3.5 Recommandations en ce qui concerne le DAI sous-cutané en prévention primaire
En cas de DAI sous-cutané en prévention primaire, l'utilisation de deux zones de détection distinctes est recommandée. La première zone doit débuter aux fréquences inférieures à 200/min avec activation des discriminateurs de TSV, et il faut programmer une deuxième zone de thérapie pour les fréquences cardiaques supérieures à 230/min, sans utilisation d'algorithmes de discrimination.
4 Risques et considérations à propos des recommandations de programmation actuelles
Le revers possible de temps de détection plus longs et zones de thérapie aux fréquences cardiaques plus élevées est que les TV dont la fréquence est inférieure à ces zones de thérapie ne seront pas traitées. Ceci constitue surtout un risque chez les patients qui peuvent développer des TV relativement lentes (comme sous l'influence d'antiarythmiques de classe III) et qui ont une fonction ventriculaire gauche fortement réduite, chez qui même une TV lente peut créer des problèmes hémodynamiques. Toutefois, on ne connaît pas bien l'ampleur de ce problème dans l'actuelle population de patients porteurs de DAI, car les TV lentes ne figurent souvent pas dans la mémoire du DAI lors d'une telle programmation. L'étude MADIT-RIT a indiqué que l'utilisation de temps de détection plus longs et de zones de thérapie plus hautes n'est pas associée à un risque accru de TV/FV non traitée. Ce critère a toutefois été évalué selon la présence - ou non - de syncopes en tant que marqueur de substitution d'une TV/FV non traitée! En d'autres termes, il est possible qu'une partie des décès inexpliqués soient aussi imputables à des TV qui, non seulement n'ont pas été traitées, mais qui n'ont pas non plus été enregistrées.

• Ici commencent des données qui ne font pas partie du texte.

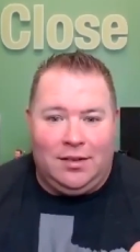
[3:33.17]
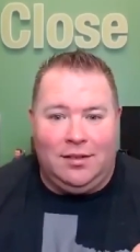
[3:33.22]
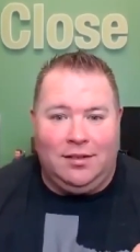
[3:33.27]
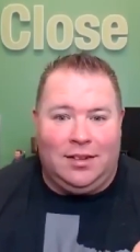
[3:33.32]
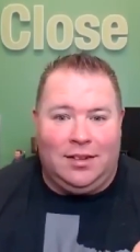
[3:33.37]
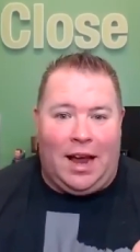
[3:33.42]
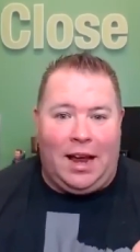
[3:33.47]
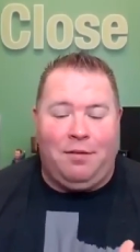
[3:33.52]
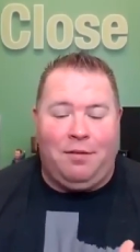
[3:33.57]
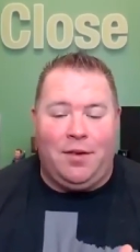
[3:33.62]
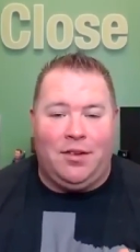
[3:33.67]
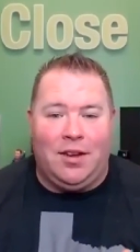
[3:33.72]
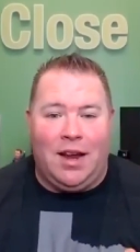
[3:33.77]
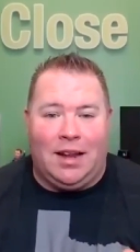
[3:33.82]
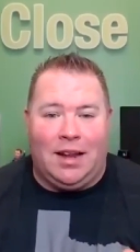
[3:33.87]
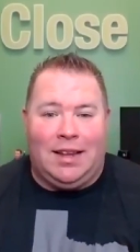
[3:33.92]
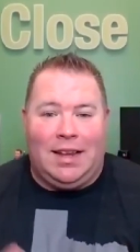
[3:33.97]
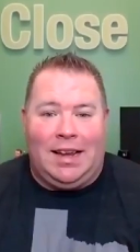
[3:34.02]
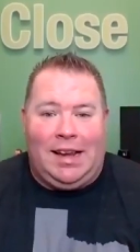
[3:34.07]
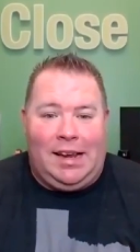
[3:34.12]
life is
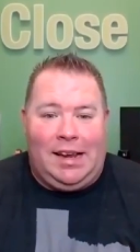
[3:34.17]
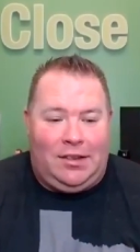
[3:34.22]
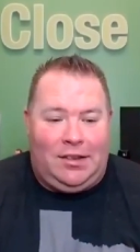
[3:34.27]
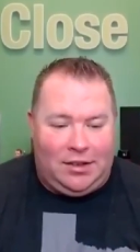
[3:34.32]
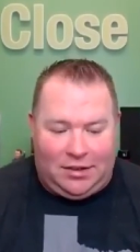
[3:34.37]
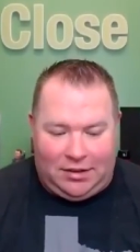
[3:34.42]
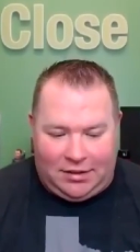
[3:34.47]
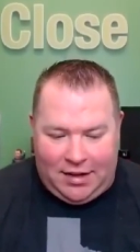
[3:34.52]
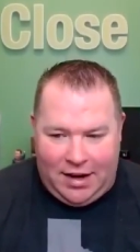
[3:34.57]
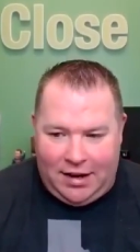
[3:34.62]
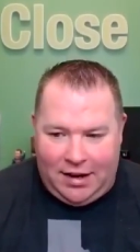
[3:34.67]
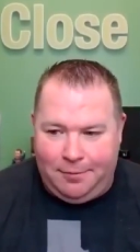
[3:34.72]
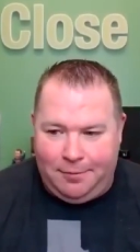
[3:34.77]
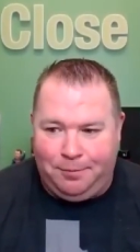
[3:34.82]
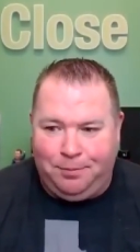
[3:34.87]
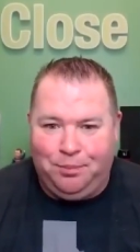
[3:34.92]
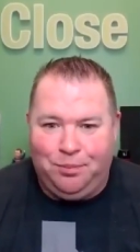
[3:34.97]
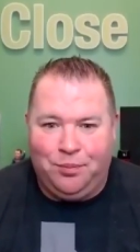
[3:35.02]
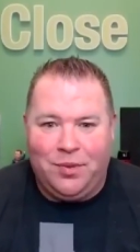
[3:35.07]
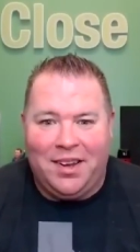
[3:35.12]
not the easiest
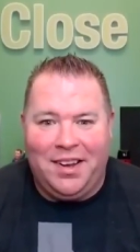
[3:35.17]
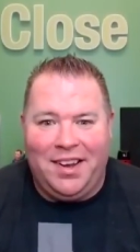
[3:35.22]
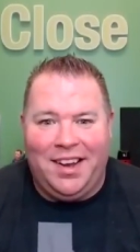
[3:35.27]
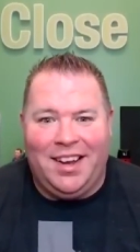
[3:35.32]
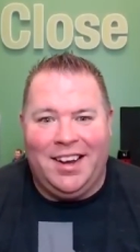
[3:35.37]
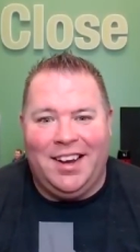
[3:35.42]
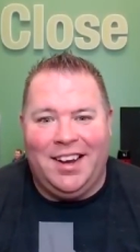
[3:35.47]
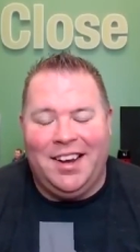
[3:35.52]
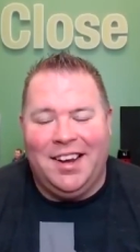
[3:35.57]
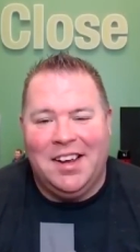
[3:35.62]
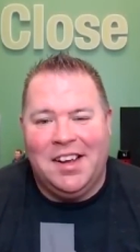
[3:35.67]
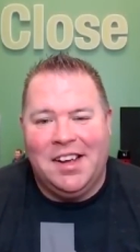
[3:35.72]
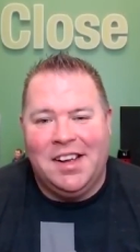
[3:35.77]
thing. Uh,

Une attitude sûre semble être de prévoir malgré tout une zone de monitoring dans laquelle toute tachycardie est au moins stockée dans la mémoire du DAI, si on programme des zones de thérapie à des fréquences cardiaques plus élevées. Si on utilise cette zone de monitoring, les TV lentes seront malgré tout reconnues et enregistrées par le DAI, même si elles sont en dessous du seuil de la zone de thérapie la plus basse. Ceci permet au clinicien de repérer de telles tachycardies et éventuellement de procéder à des adaptations propres au patient.
Références
- Israel, C.W. and Burmistrava, T. Optimal tachycardia programming in ICDs : Recommendations in the post- MADIT-RIT era. Herzschrittmacherther Elektrophysiol, 2016, 27 (3), 163-170.
- Wilkoff, B.L., Fauchier, L., Stiles, M.K. et al. 2015 HRS/ EHRA/APHRS/SOLAECE expert consensus statement on optimal implantable cardioverter-defibrillator programming and testing. Europace, 2016, 18 (2), 159-183.